Uma vez que há, sob o ponto de vista das religiões mediúnicas, uma estreita relação entre corpo, mente e espírito, as emoções ou aspectos da personalidade de um indivíduo são utilizados para explicar a causa dos males físicos e infortúnios da vida. As representações dessas religiões reconhecem o caráter endógeno ou psicossomático de algumas doenças. A neurose, a depressão e outros tipos de expressão dos sentimentos humanos (raiva, ansiedade, mágoas dentre outros) considerados negativos são utilizados para explicar processos mórbidos de natureza fisiológica ou psicológica. Os praticantes das religiões mediúnicas crêem que esses problemas psicológicos e emocionais, em última instância, deixam o corpo suscetível à uma maior influência negativa espiritual que, por ventura, materializar-se-ia em algum tipo de enfermidade.

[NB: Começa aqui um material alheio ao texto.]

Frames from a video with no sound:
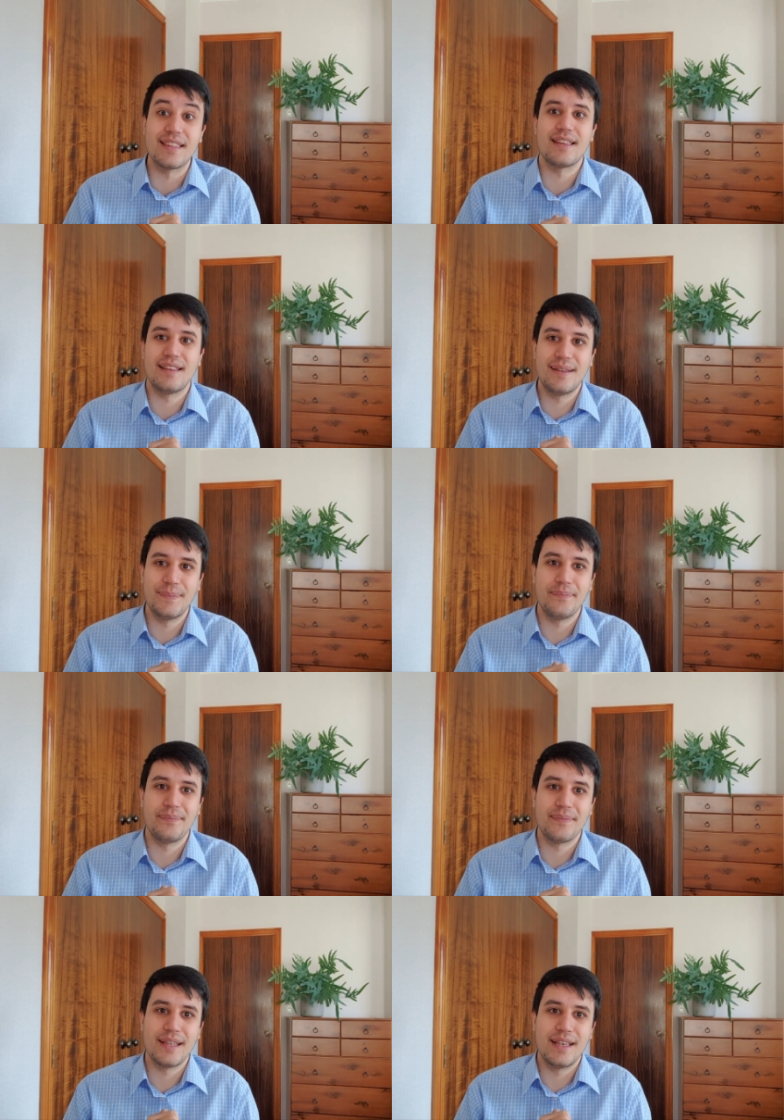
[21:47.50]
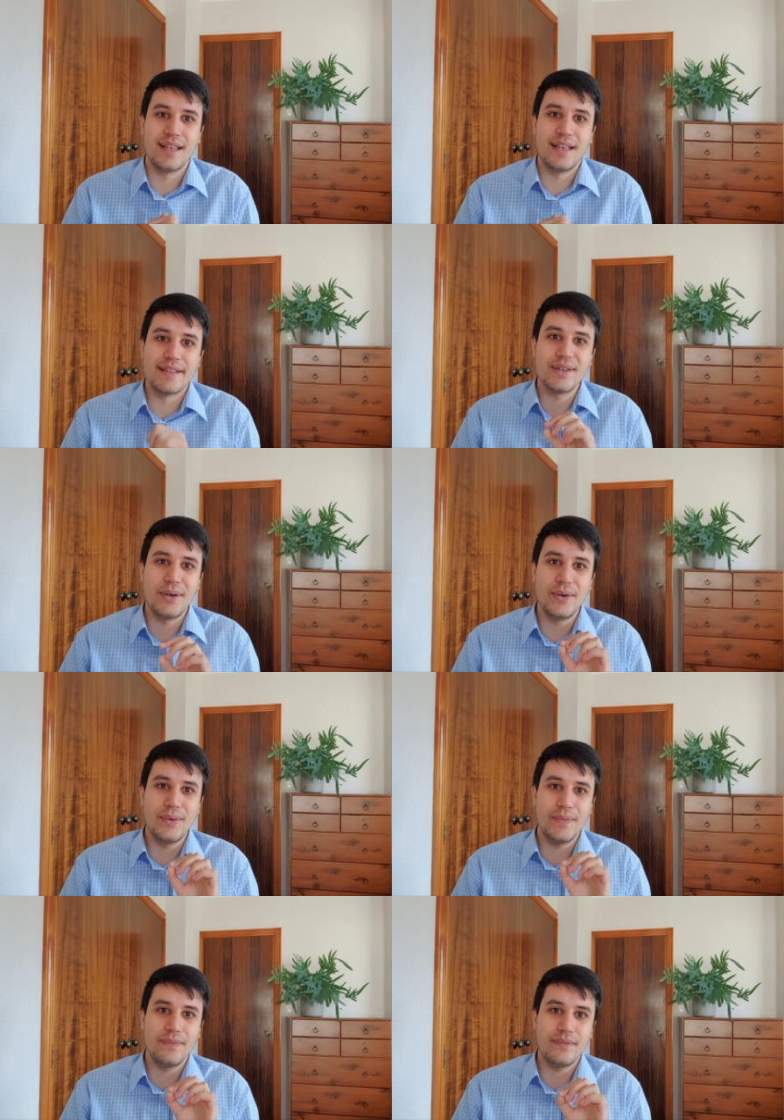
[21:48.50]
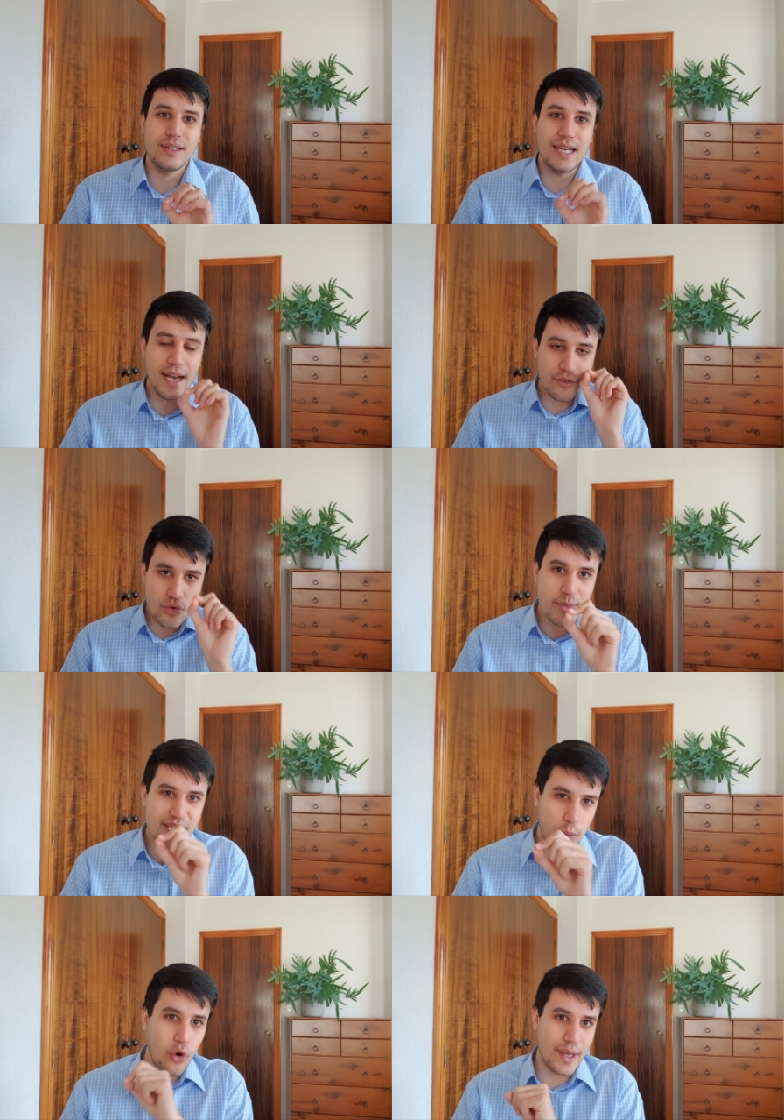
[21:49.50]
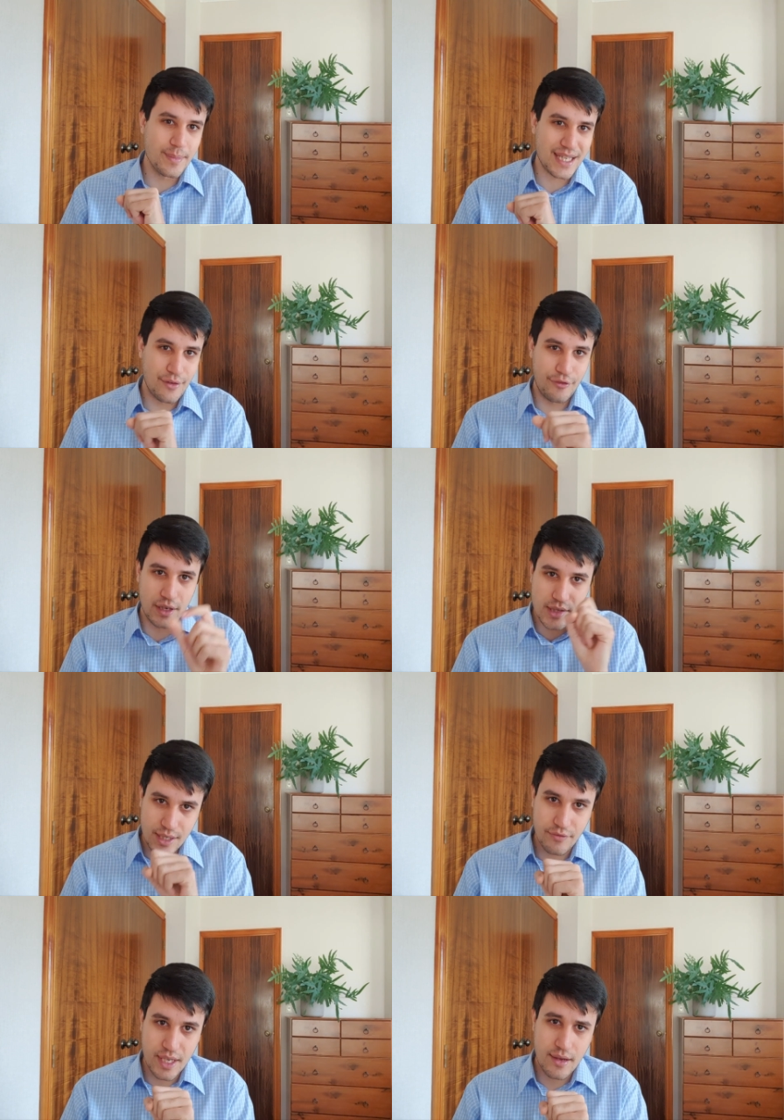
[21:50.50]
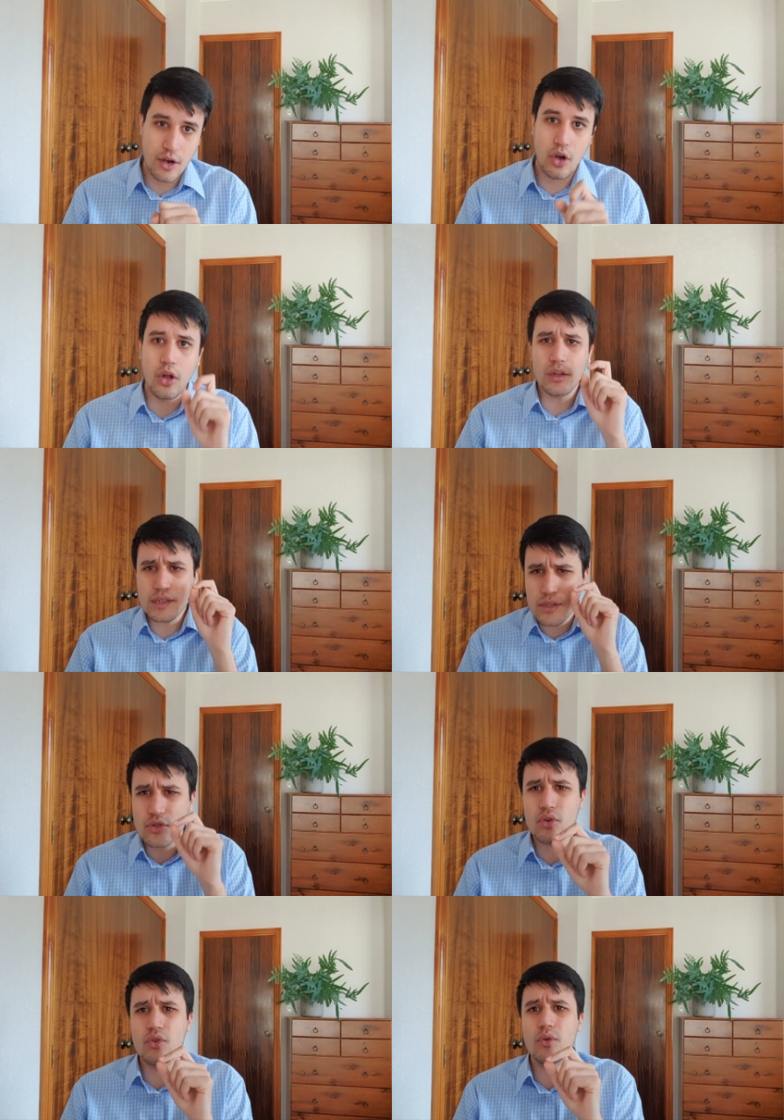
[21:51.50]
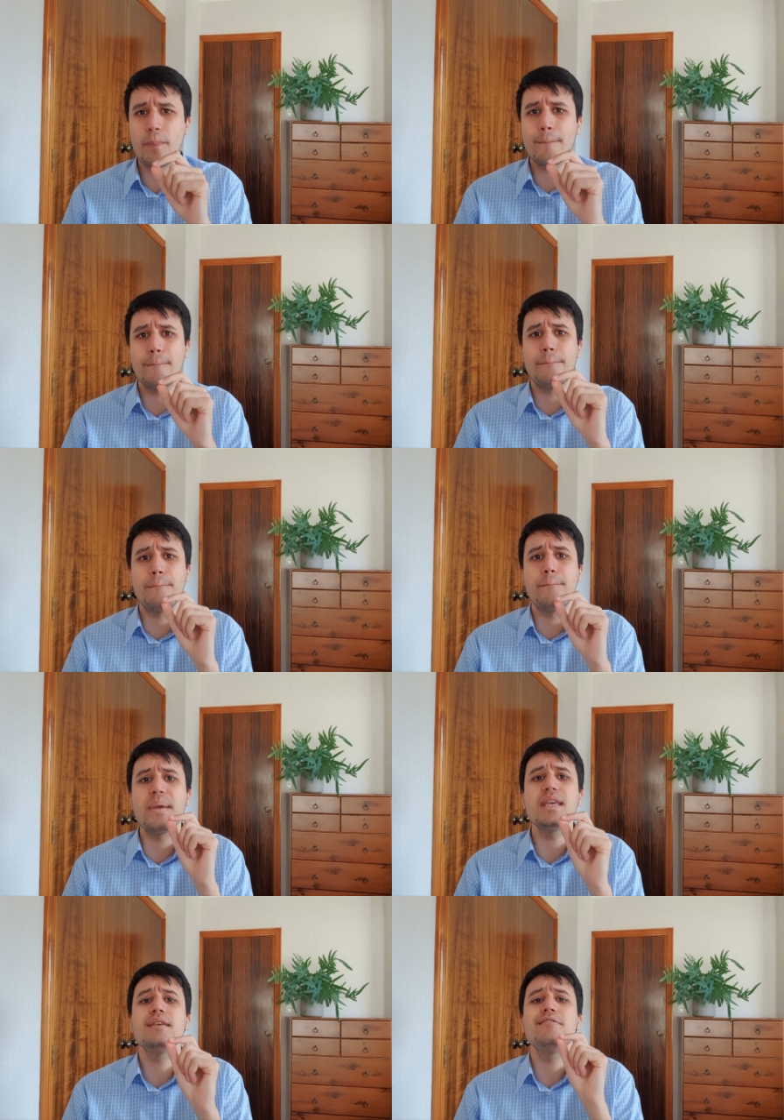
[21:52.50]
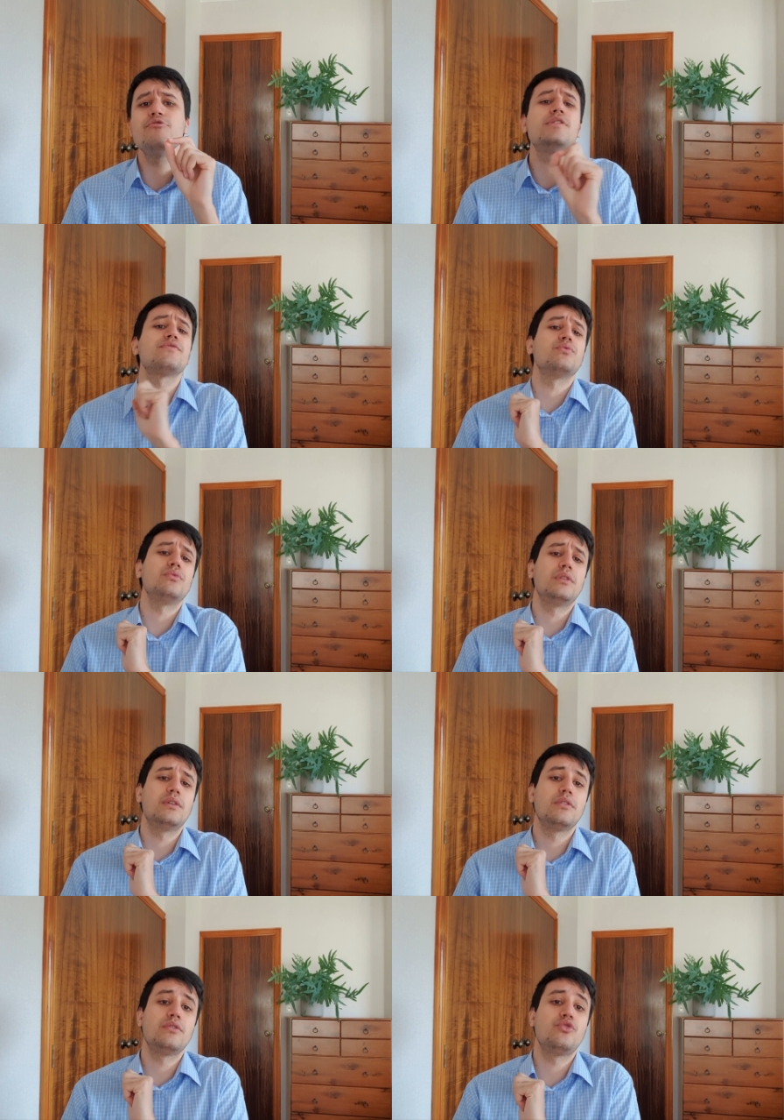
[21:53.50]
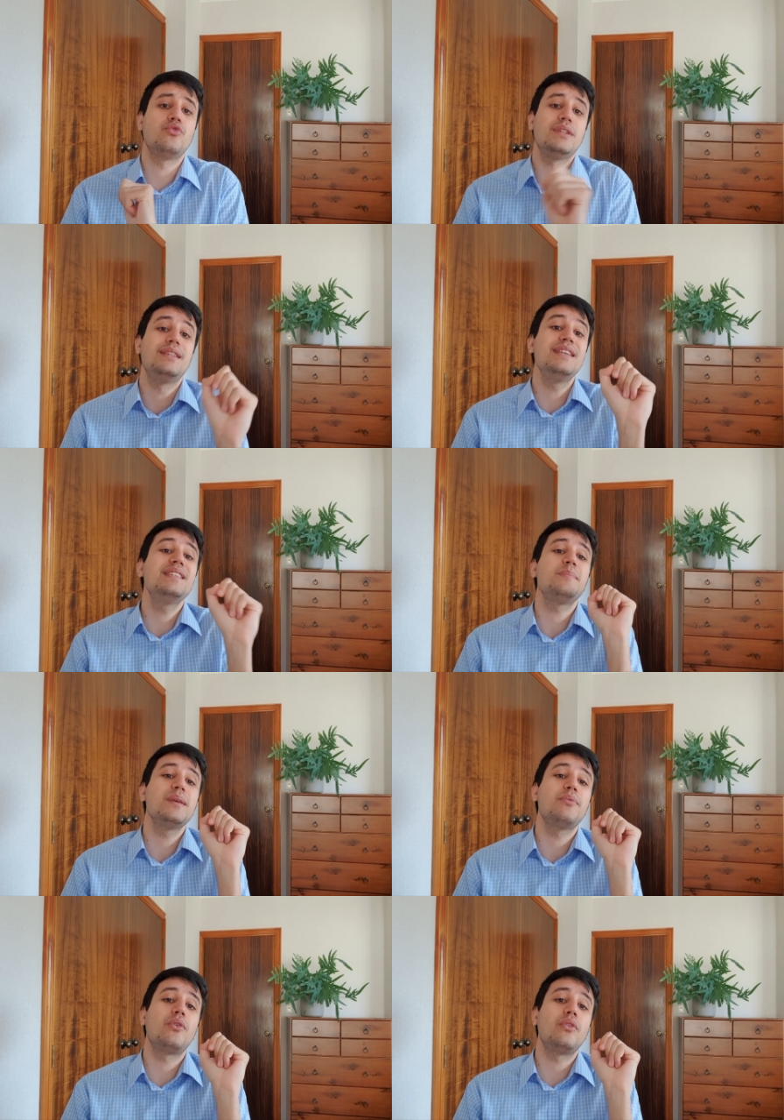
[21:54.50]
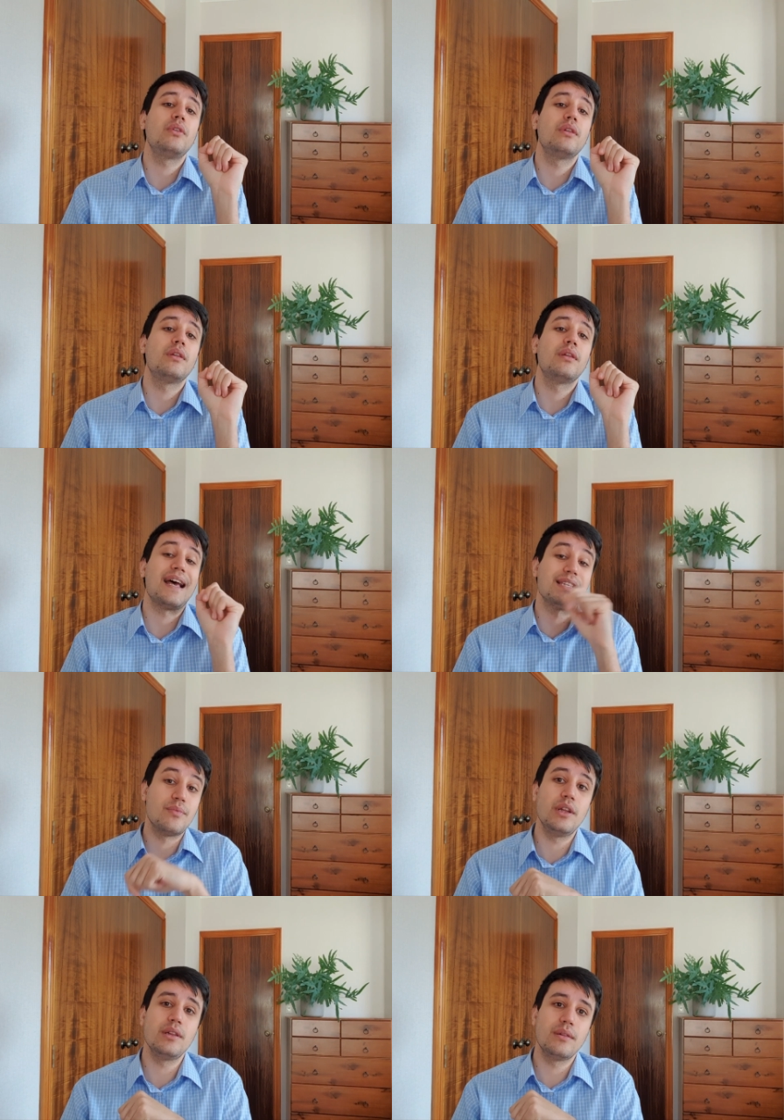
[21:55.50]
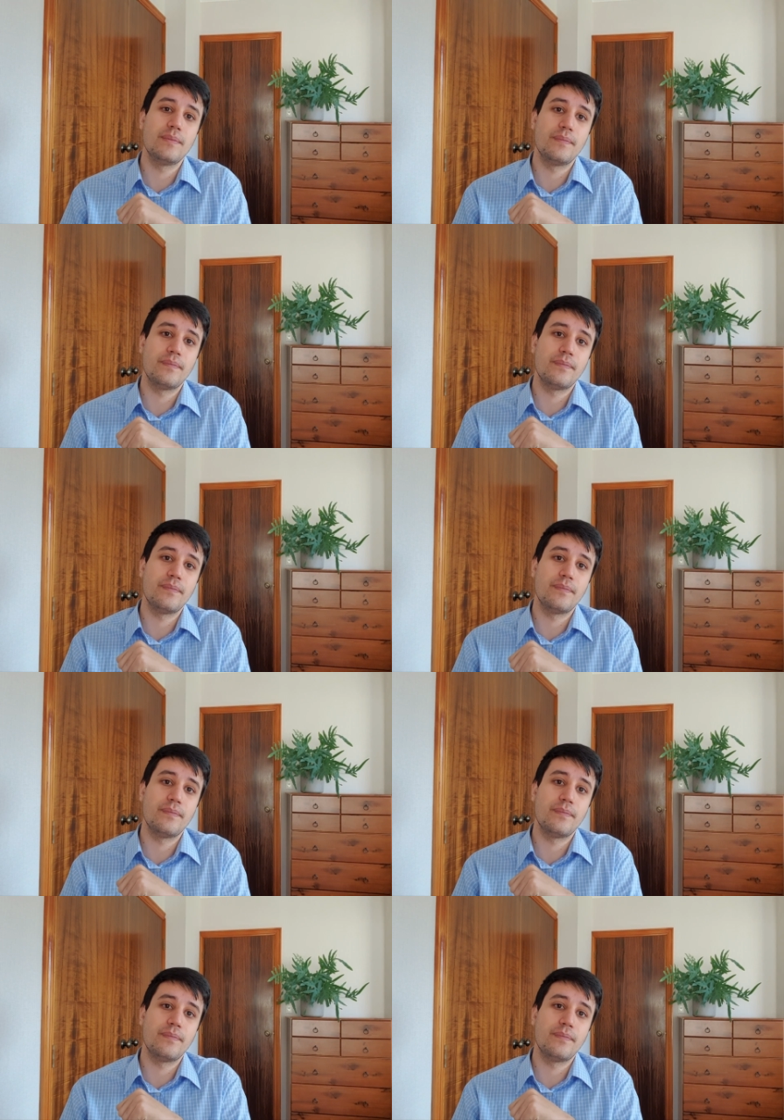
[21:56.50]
myth. So can Rumi's poems and philosophy also be useful to these people as well?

O discurso de protestantes e praticantes das religiões afro-brasileiras a respeito das doenças revela algumas idéias provenientes da medicina social, ou seja, são algumas vezes marcados pela noção da influência de fatores socioeconômicos nos processos de debilidade física. As doenças são explicadas pelas condições materiais de existência, tais como: o tipo de trabalho, a moradia, o saneamento básico, a alimentação, o acesso a serviços públicos básicos dentre outras questões sociais. As condições precárias de moradia, a baixa renda familiar, a falta de alimentação e as condições insalubres de trabalho são apontadas como principais causas de diversas enfermidades. É importante mencionar que embora essas religiões sejam capazes de destacar a influência das condições sociais na saúde de seus membros, pouco ou nada é feito para mudar as condições socioeconômicas responsáveis pelas mazelas que acometem os indivíduos de baixa renda. É inegável que algumas instituições religiosas oferecem apóio aos mais necessitados sob diferentes formas (distribuição de cestas-básicas, realização de bazares, doações diversas etc.); porém, as ações políticas são, geralmente, descartadas e muitas vezes o que se oferece é uma resposta religiosa/espiritual para solucionar problemas concretos da existência humana: as diferenças de distribuição de renda e classe.